Extracted data entries:
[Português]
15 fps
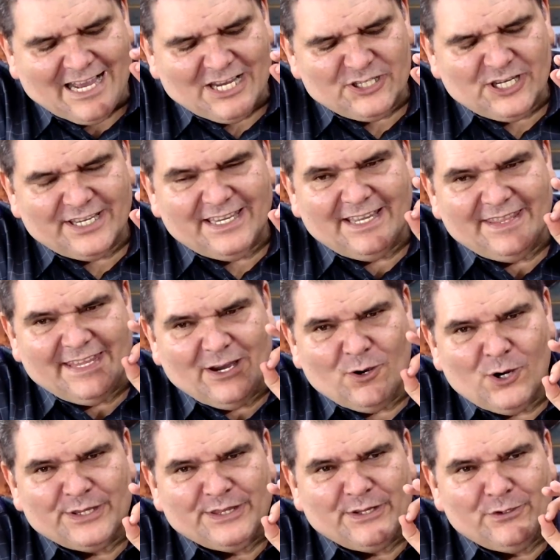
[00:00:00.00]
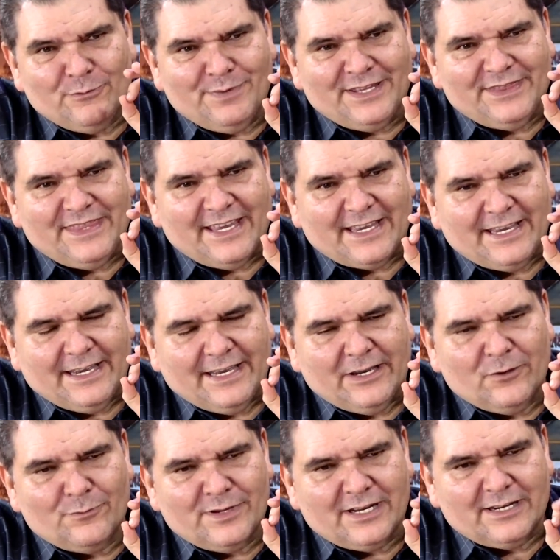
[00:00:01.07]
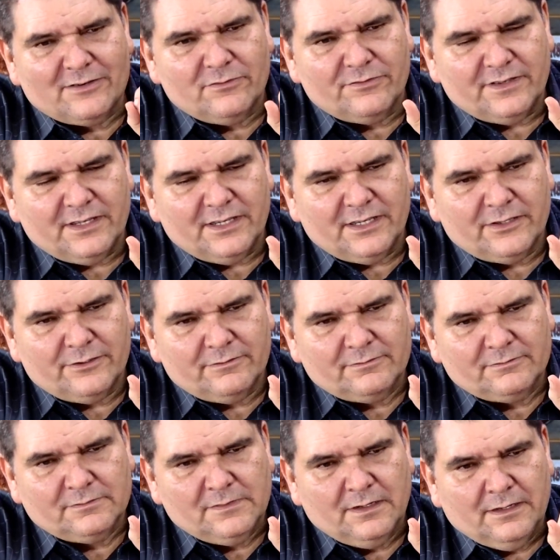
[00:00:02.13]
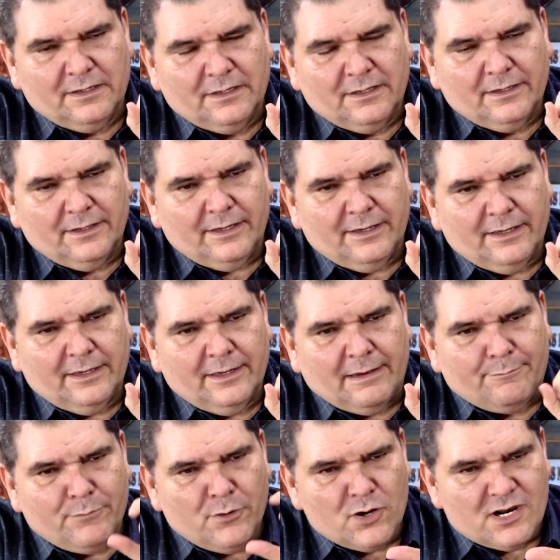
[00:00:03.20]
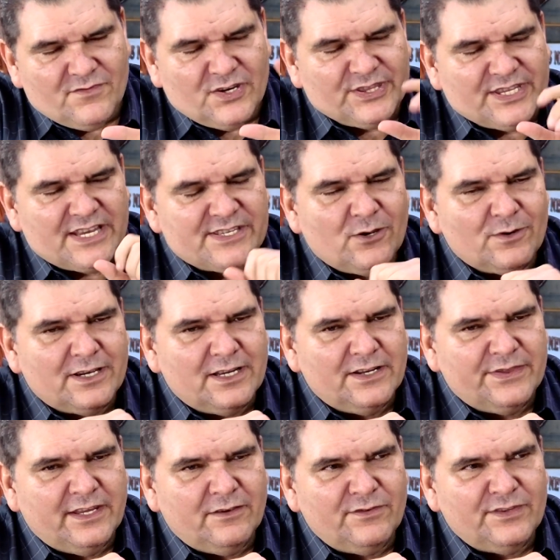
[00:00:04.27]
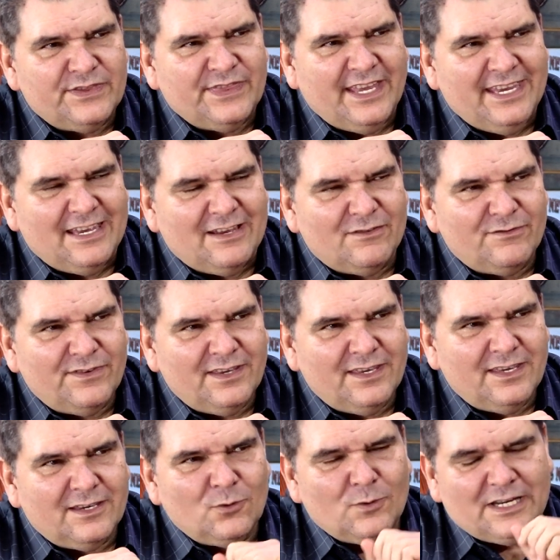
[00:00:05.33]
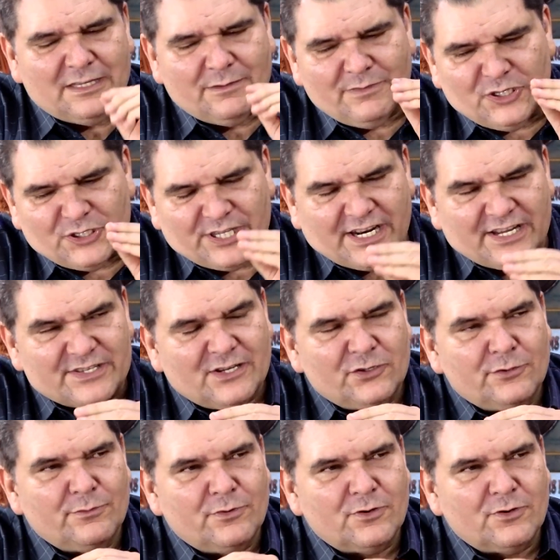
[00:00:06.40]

acha que a derrota do Petecão para governo, é, a pouca votação que ele teve, tem a ver com a administração do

Brief: Keep every word of the records exact as you write them out, but drop the pictures.

Output of the exercise:
[Português]
15 fps
[00:00:00.00]
[00:00:01.07]
[00:00:02.13]
[00:00:03.20]
[00:00:04.27]
[00:00:05.33]
[00:00:06.40]

acha que a derrota do Petecão para governo, é, a pouca votação que ele teve, tem a ver com a administração do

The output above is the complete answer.